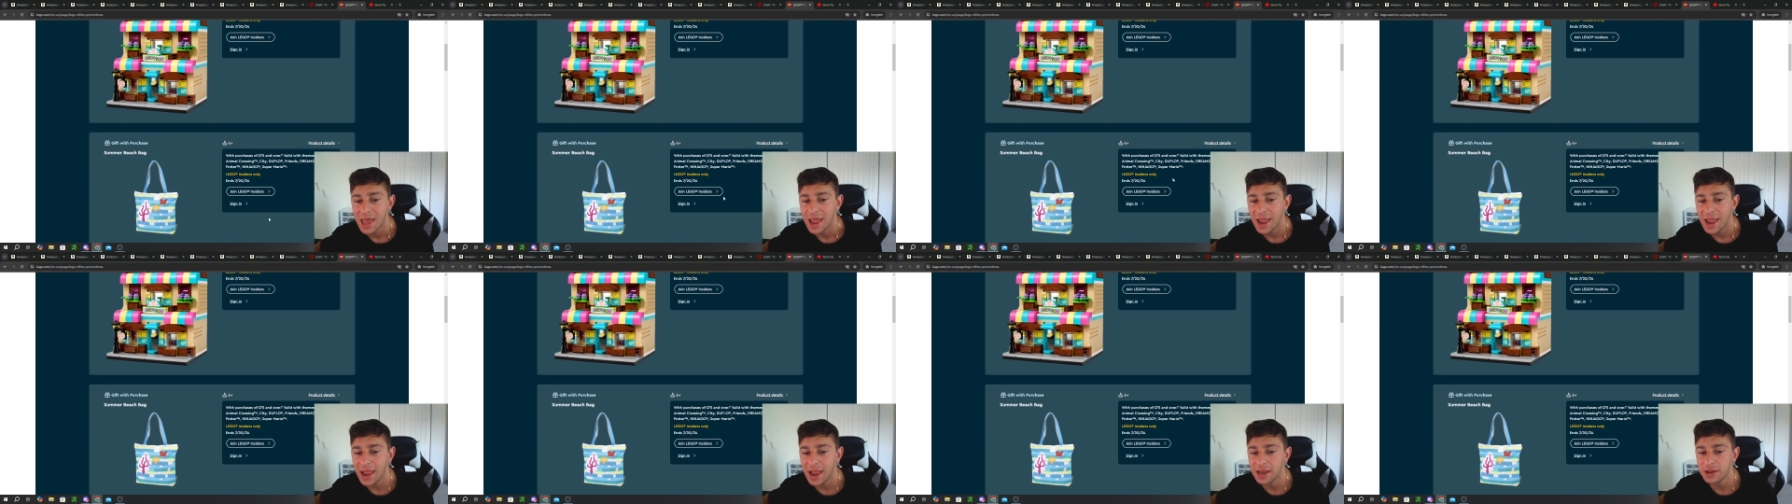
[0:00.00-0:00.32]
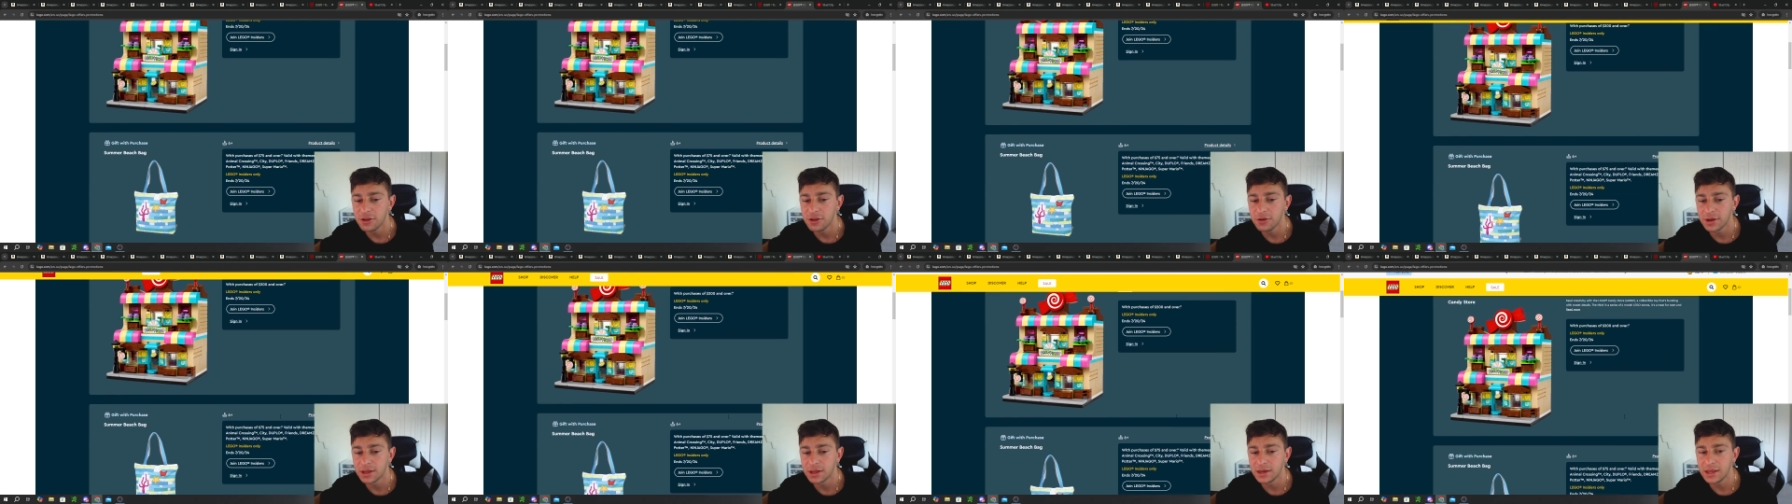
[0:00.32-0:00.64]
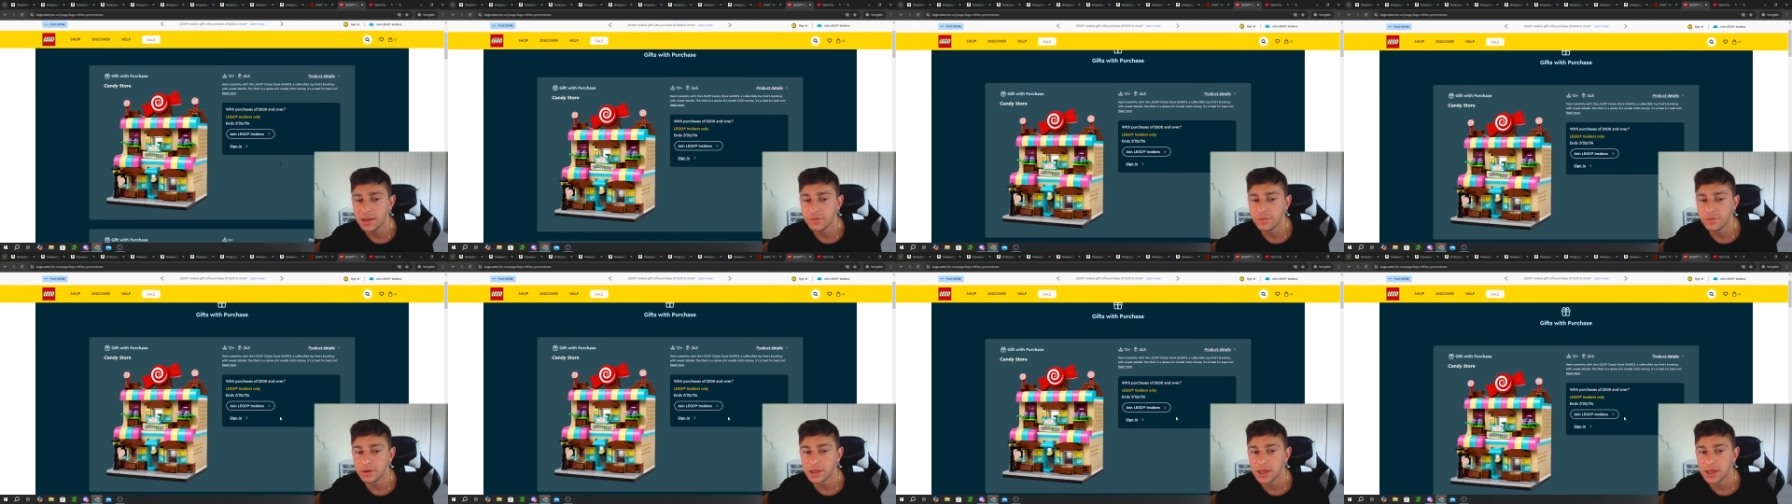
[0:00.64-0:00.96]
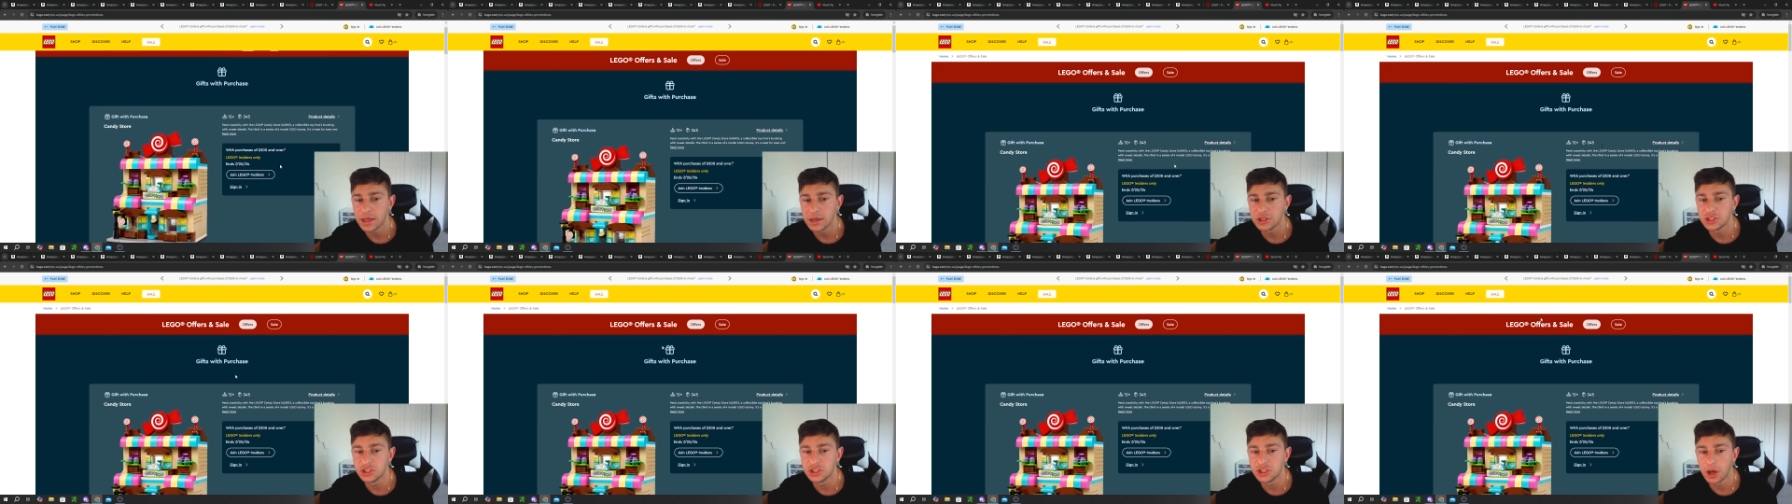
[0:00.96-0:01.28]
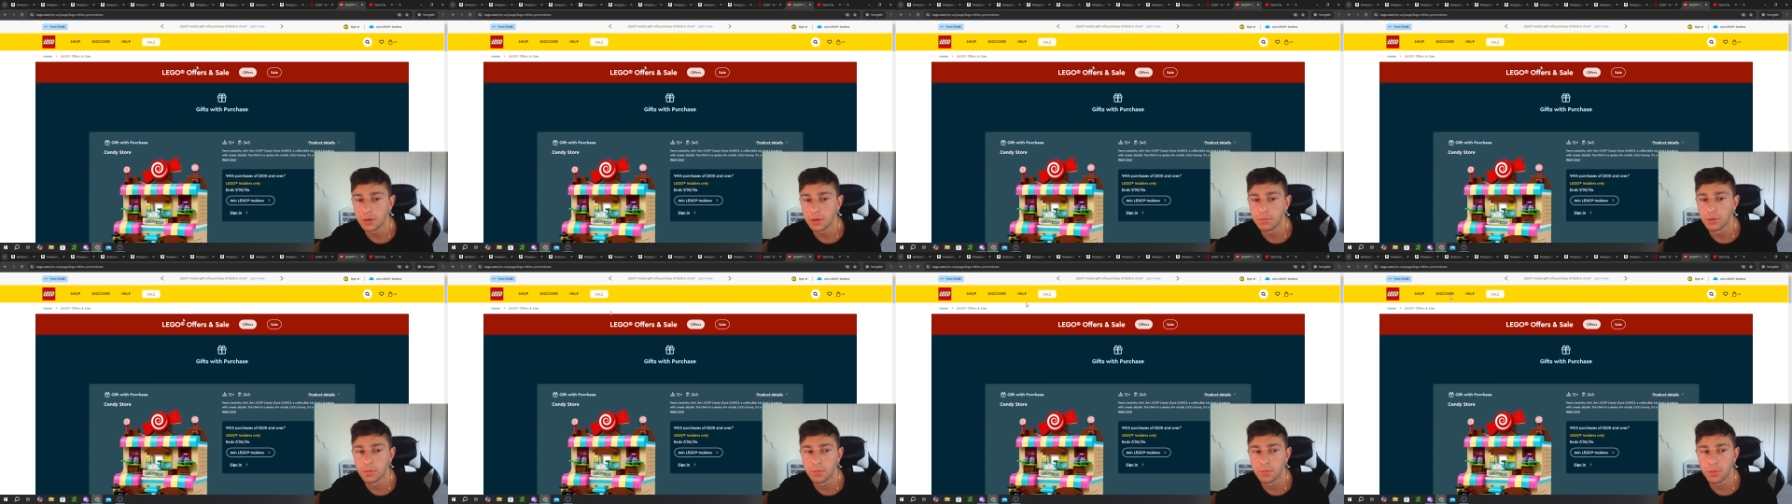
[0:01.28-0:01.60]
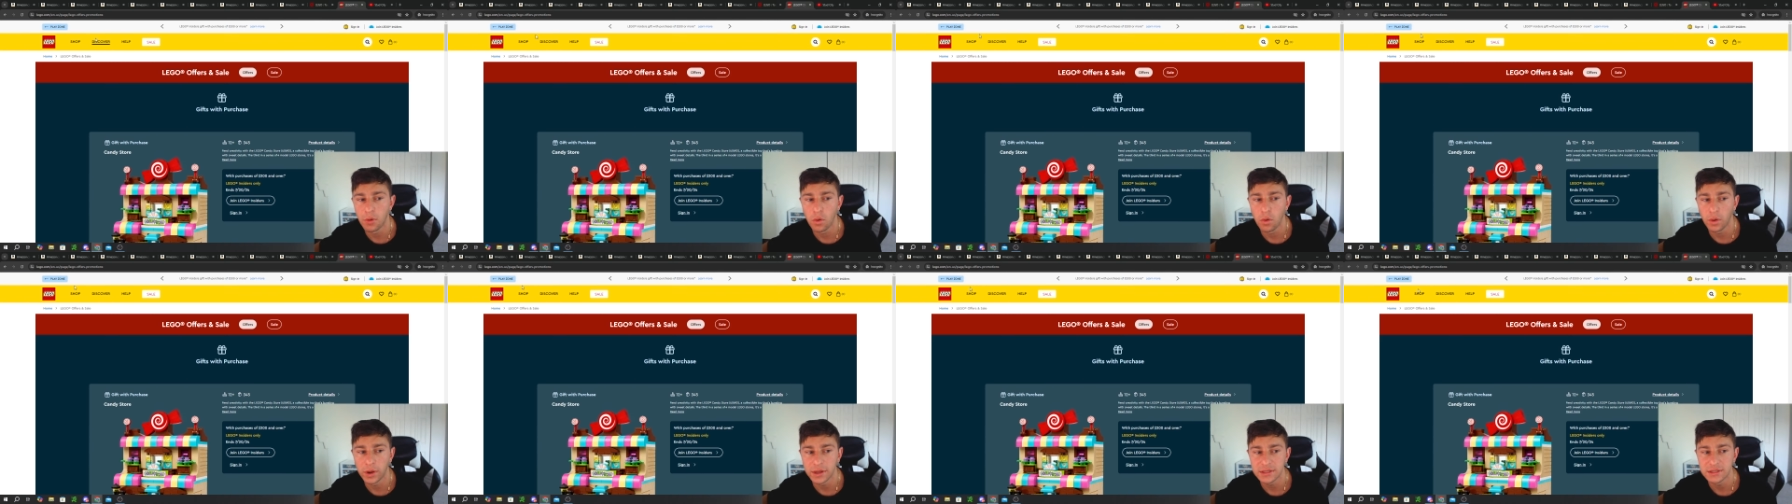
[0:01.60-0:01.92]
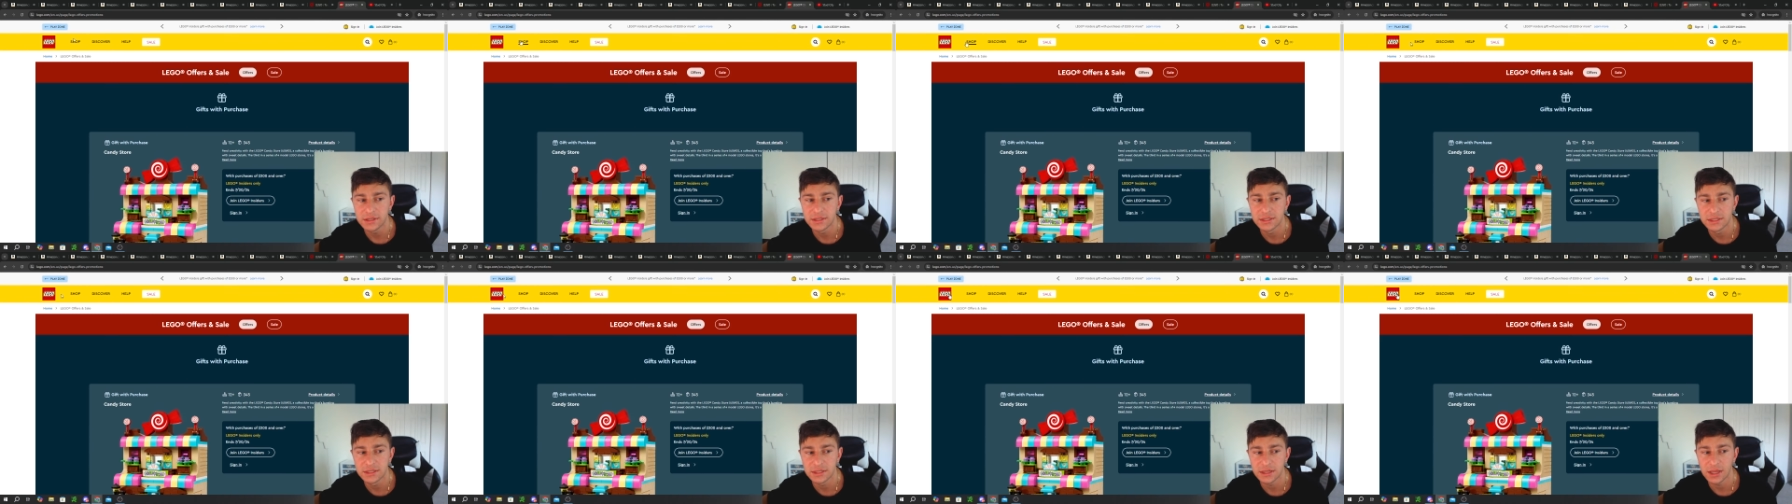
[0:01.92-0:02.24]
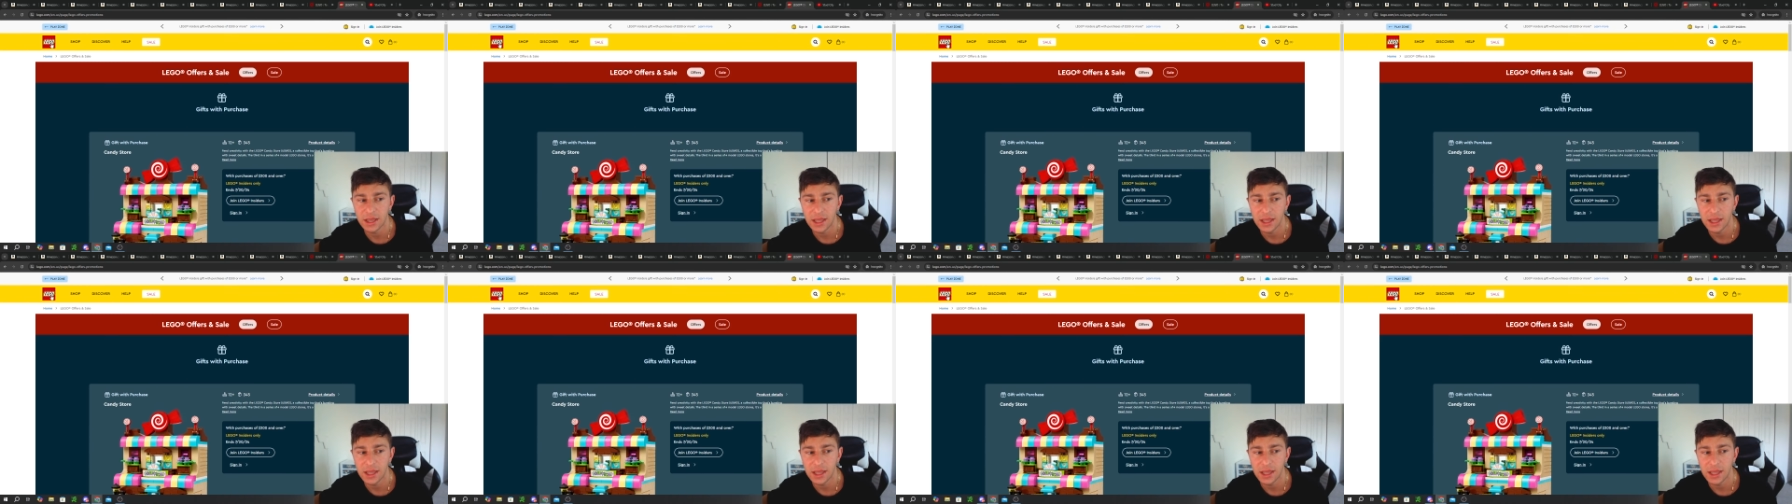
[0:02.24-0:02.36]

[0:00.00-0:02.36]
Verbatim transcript: and you can even get double points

------------------------------------------------------------------------

Task goal: Only the text of the material belongs in your copy, which must match the original exactly.

Answer below:
[0:00.00-0:00.32]
[0:00.32-0:00.64]
[0:00.64-0:00.96]
[0:00.96-0:01.28]
[0:01.28-0:01.60]
[0:01.60-0:01.92]
[0:01.92-0:02.24]
[0:02.24-0:02.36]

[0:00.00-0:02.36]
Verbatim transcript: and you can even get double points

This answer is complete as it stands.